South African Police Disperses 3,000 miners
The South African police, on Tuesday, used stun grenades and rubber bullets to disperse a mass of three thousand violent miners. The demonstrators “carrying dangerous weapons, such as knobkerries and sticks, blocked the road and were threatening to remove non-striking workers at the shaft,” said the police. The incident took place at Anglo American Platinum’s Khuseleka 1 facility in the North western part of South Africa.
It is the first major conflict with dozens of workers killed by the rival unions and the police and is now in its second week. Two protestors aged 52 and 47 were arrested and charged with public violence. Around 80,000 members of the radical Association of Mineworkers and Construction Union (AMCU) put down their tools on January 23 calling for a minimum monthly wage of 12,500-rand ($1,100), almost double their current pay. Last Thursday, the union rejected a three-year deal from Anglo American Platinum, Impala Platinum and Lonmin that offered a roughly seven percent annual increase. AMCU threatened that the strike would go on for a month if no agreement was reached.

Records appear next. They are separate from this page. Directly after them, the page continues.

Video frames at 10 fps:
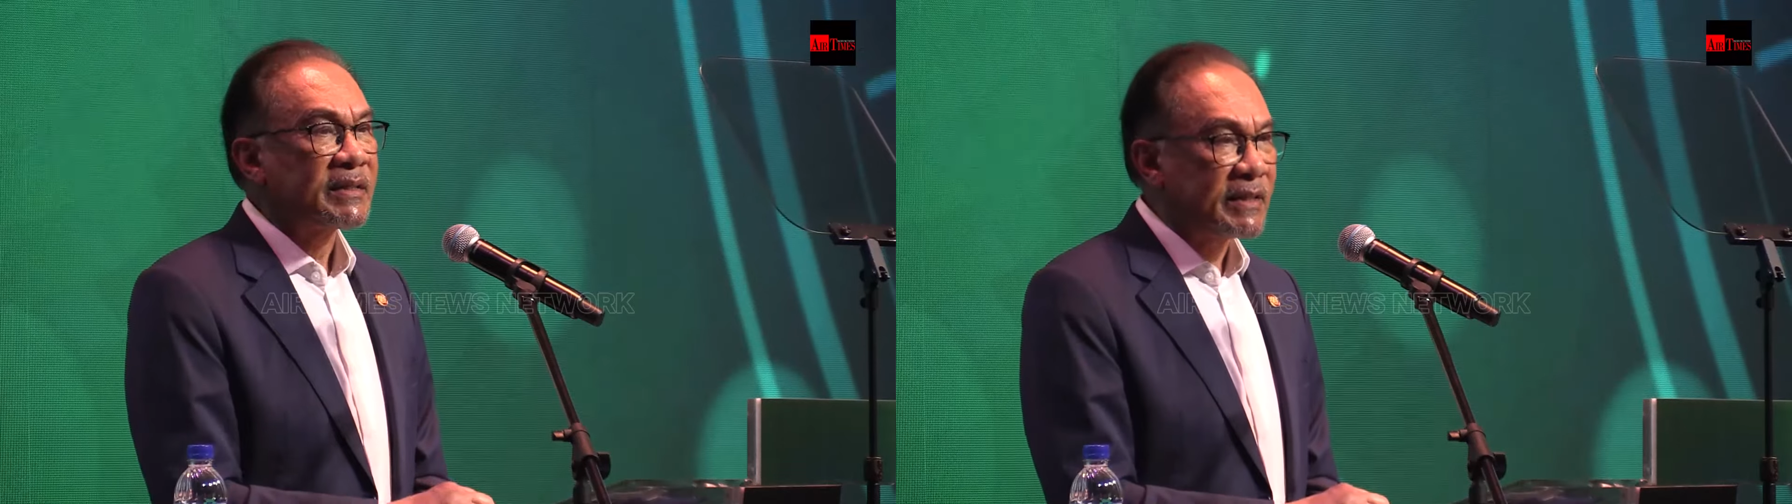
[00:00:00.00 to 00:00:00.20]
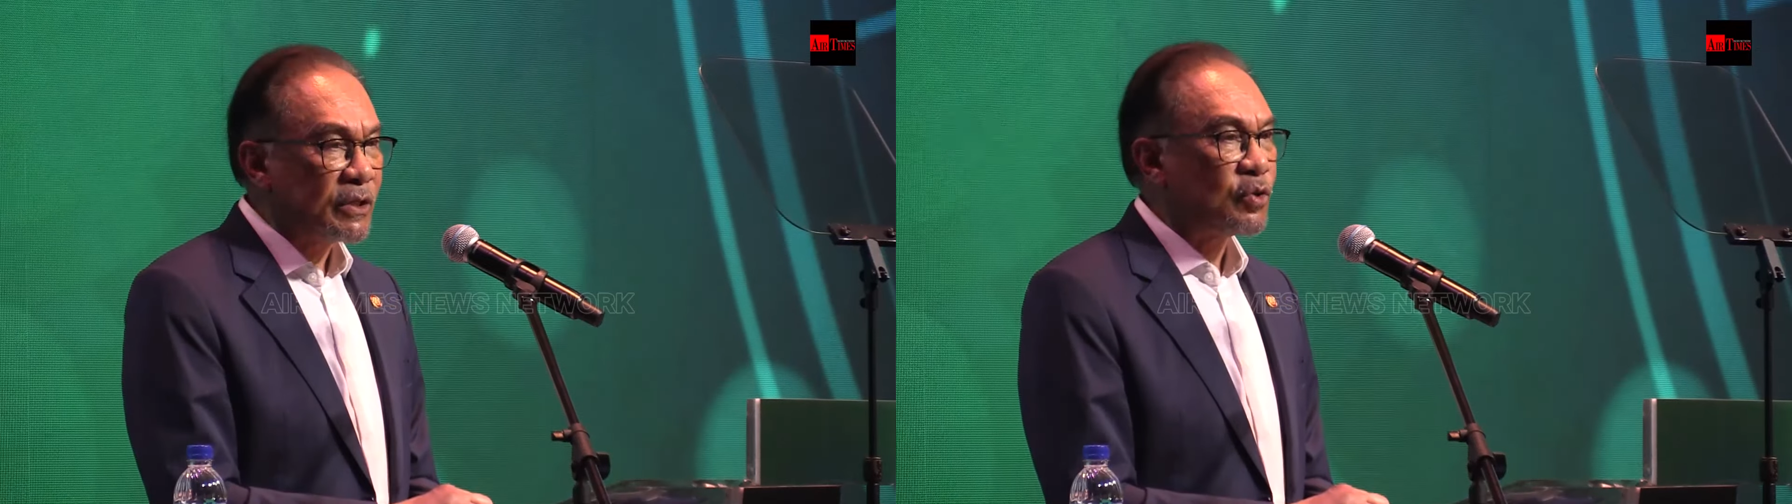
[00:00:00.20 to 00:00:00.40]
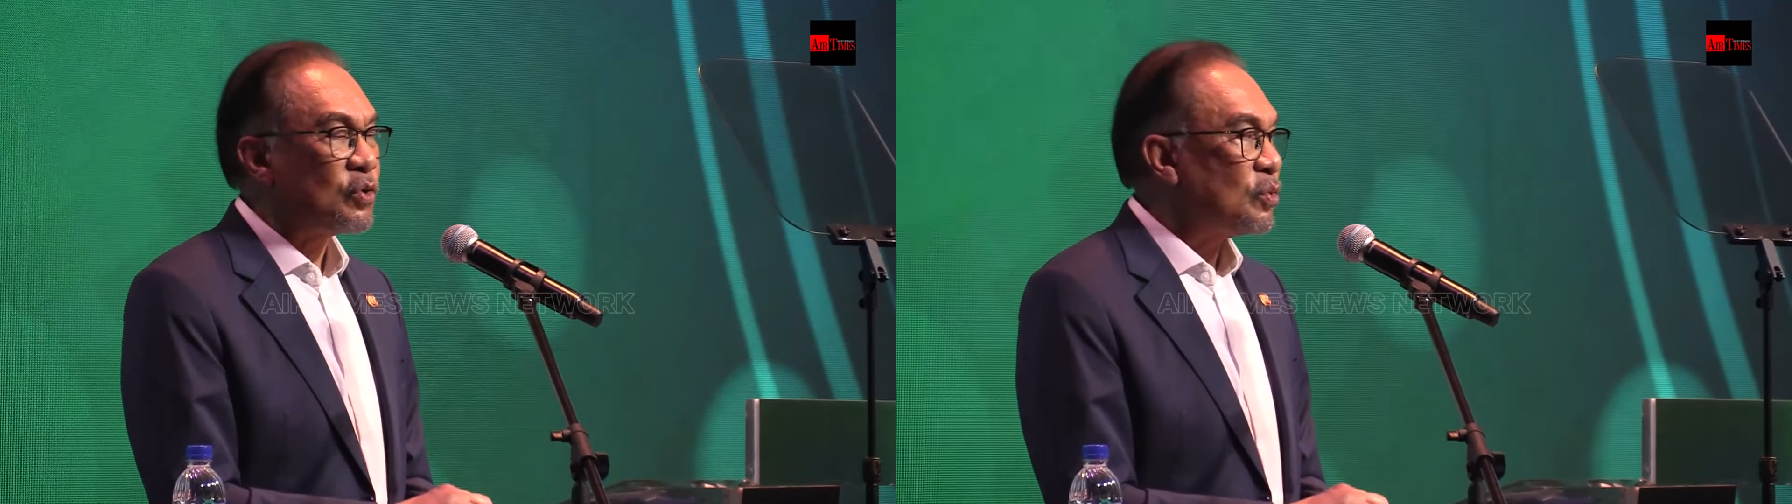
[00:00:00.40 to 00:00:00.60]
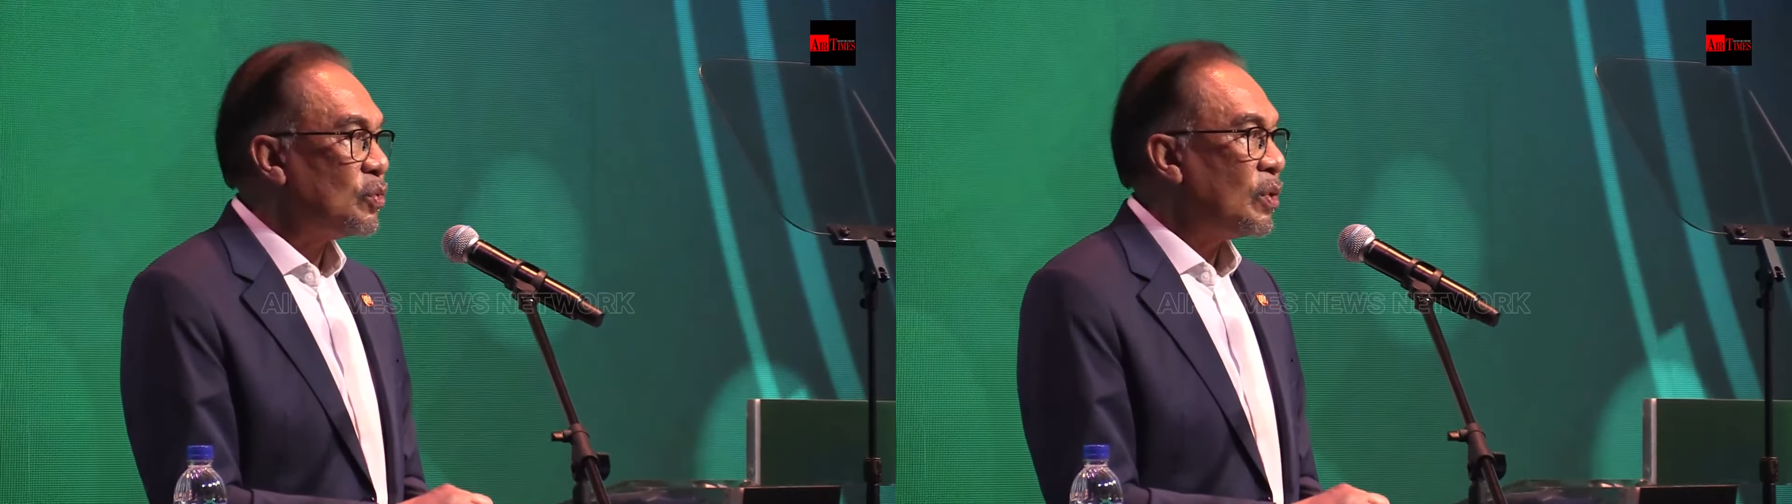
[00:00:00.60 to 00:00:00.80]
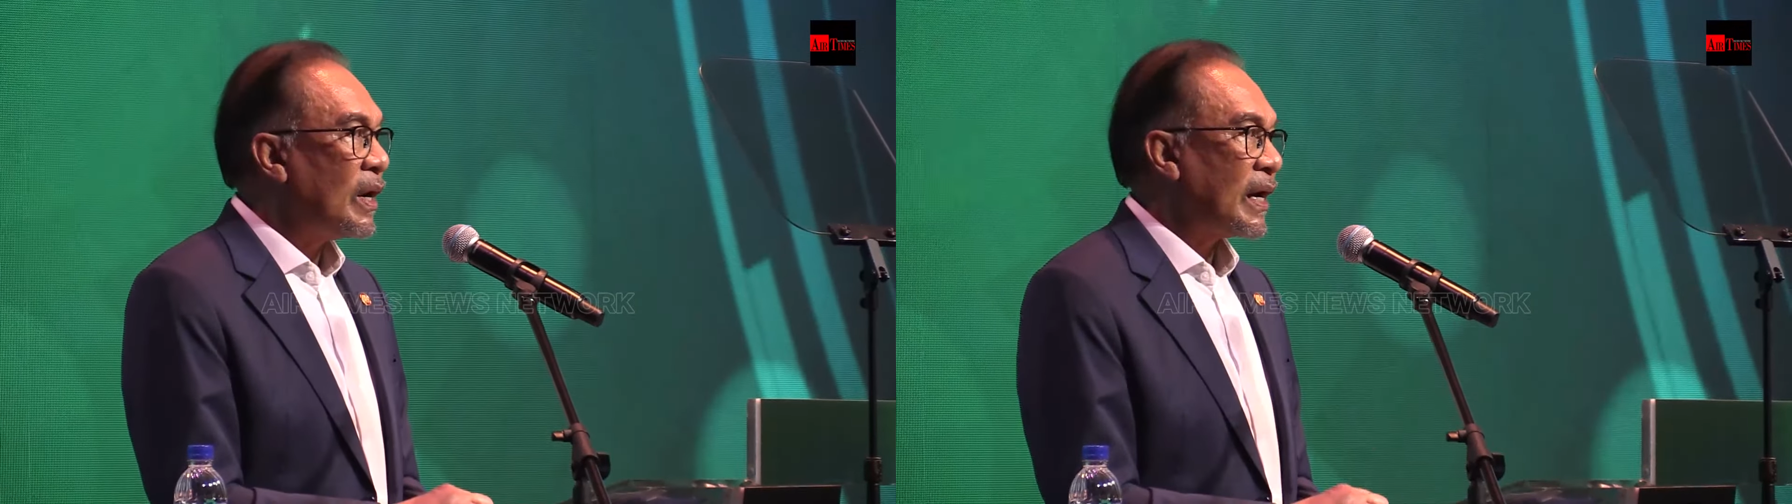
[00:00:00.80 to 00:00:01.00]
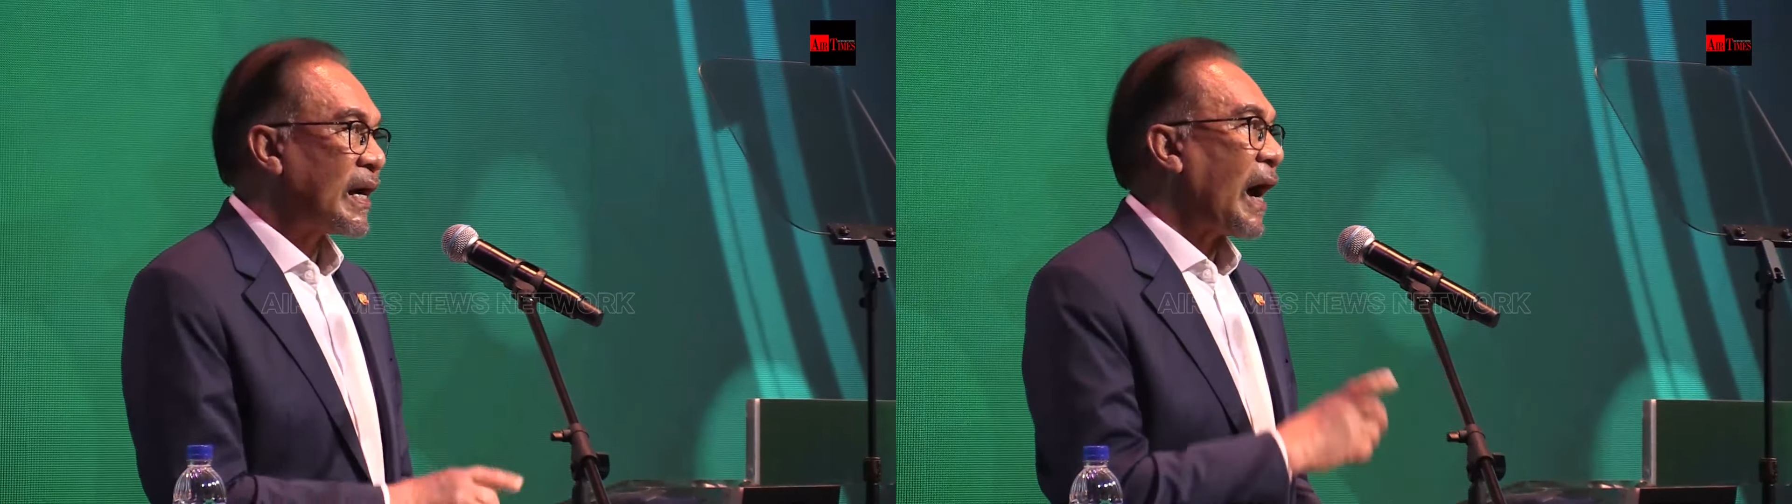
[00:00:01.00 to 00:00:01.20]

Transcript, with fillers: I say to you,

“The wage increases demanded by AMCU are unaffordable by industry and will push more of industry into loss-making territory,” said South African Chamber of Mines economist Roger Baxter. The strikes are costing Africa’s largest economy $36 million a day in lost production, he told a continental mining conference in Cape Town. The Mining Minister Susan Shabangu said in a statement that peace and stability had been restored adding that the “developments debunk the myth that labor laws in South Africa lack flexibility and are only created to protect workers”.
The Khuseleka mine is a large open pit mine located in Rustenburg. It represents one of the largest platinum reserves in South Africa having estimated reserves of 10.2 million oz. of platinum.